Mixed (nodular and morpheic) upper eyelid basal cell carcinoma with orbital invasion - histological and clinical features

Vol. 59 No. 3, 2018


Victor Vlad Costan, Camelia Tamas, Nicolaie Dobrin, Dan Alexandru Costache, Manuela Ciocoiu

Basal cell carcinoma (BCC) is the most common type of cancer located in the periocular area. We will present the clinical case of a 63-year-old male patient who was admitted to the 2nd Clinic of Neurosurgery, Prof. Dr. Nicolae Oblu Emergency Clinical Hospital, Iasi, Romania, for an ulcerated tumor of about 0.8x0.7 cm in diameter with rolled edges and central necrosis in the upper eyelid with orbital invasion. According to the patient s personal history, he also underwent Cortisone treatment for dermatomyositis. The magnetic resonance imaging (MRI) scan revealed behind the cutaneous flap, a lesion with 15/38/19 mm anteroposterior (AP)/transverse (T)/craniocaudal (CC) diameters.

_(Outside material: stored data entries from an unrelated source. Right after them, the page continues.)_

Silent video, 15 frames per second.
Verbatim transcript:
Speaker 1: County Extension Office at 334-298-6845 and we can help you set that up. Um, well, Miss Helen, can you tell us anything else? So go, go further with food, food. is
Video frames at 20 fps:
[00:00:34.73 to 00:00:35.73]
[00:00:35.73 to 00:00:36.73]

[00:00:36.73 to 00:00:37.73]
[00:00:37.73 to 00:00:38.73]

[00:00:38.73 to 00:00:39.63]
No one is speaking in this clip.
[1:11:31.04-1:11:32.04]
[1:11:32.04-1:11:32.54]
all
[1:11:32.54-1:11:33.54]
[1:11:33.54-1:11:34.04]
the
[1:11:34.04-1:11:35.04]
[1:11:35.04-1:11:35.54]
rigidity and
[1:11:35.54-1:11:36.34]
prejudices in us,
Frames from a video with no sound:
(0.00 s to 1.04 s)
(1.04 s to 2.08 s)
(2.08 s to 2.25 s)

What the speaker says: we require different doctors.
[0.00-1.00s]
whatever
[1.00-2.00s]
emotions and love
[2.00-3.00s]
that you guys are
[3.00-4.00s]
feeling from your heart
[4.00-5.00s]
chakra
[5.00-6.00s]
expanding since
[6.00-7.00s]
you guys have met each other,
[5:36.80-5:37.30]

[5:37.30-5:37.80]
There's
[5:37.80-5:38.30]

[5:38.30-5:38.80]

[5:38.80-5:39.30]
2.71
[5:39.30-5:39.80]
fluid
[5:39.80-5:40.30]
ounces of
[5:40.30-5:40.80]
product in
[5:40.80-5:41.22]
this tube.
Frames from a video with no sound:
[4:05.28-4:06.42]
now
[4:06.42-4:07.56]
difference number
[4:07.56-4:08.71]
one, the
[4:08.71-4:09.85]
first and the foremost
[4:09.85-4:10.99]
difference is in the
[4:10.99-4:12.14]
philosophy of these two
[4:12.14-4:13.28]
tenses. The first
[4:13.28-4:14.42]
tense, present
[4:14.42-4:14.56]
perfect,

The surgeons made the excision of the tumor together with the eyelid remnants, and the left orbit exenteration defect. The histopathological exam of the surgical samples revealed an ulcerated epithelial tumor having its origin in the eyelid epidermis and invading all the thickness of the eyelid toward the palpebral conjunctiva, but also the orbital tissue. Immunohistochemical studies showed positive staining for cytokeratin (CK) AE1/AE3, CK5/6, and CK17, but not for CK7. The Ki-67 labeling index was 12%, suggesting a moderate proliferative activity. The final pathological diagnosis was mixed (nodular and morpheic) eyelid BCC infiltrative into the orbital tissue. Although BCC of the upper eyelid is a rare cancer and generally has a low recurrence risk, in the case of a patient undergoing Cortisone treatment for an autoimmune disease, the tumor may grow more rapidly by invading the neighboring tissues including orbit.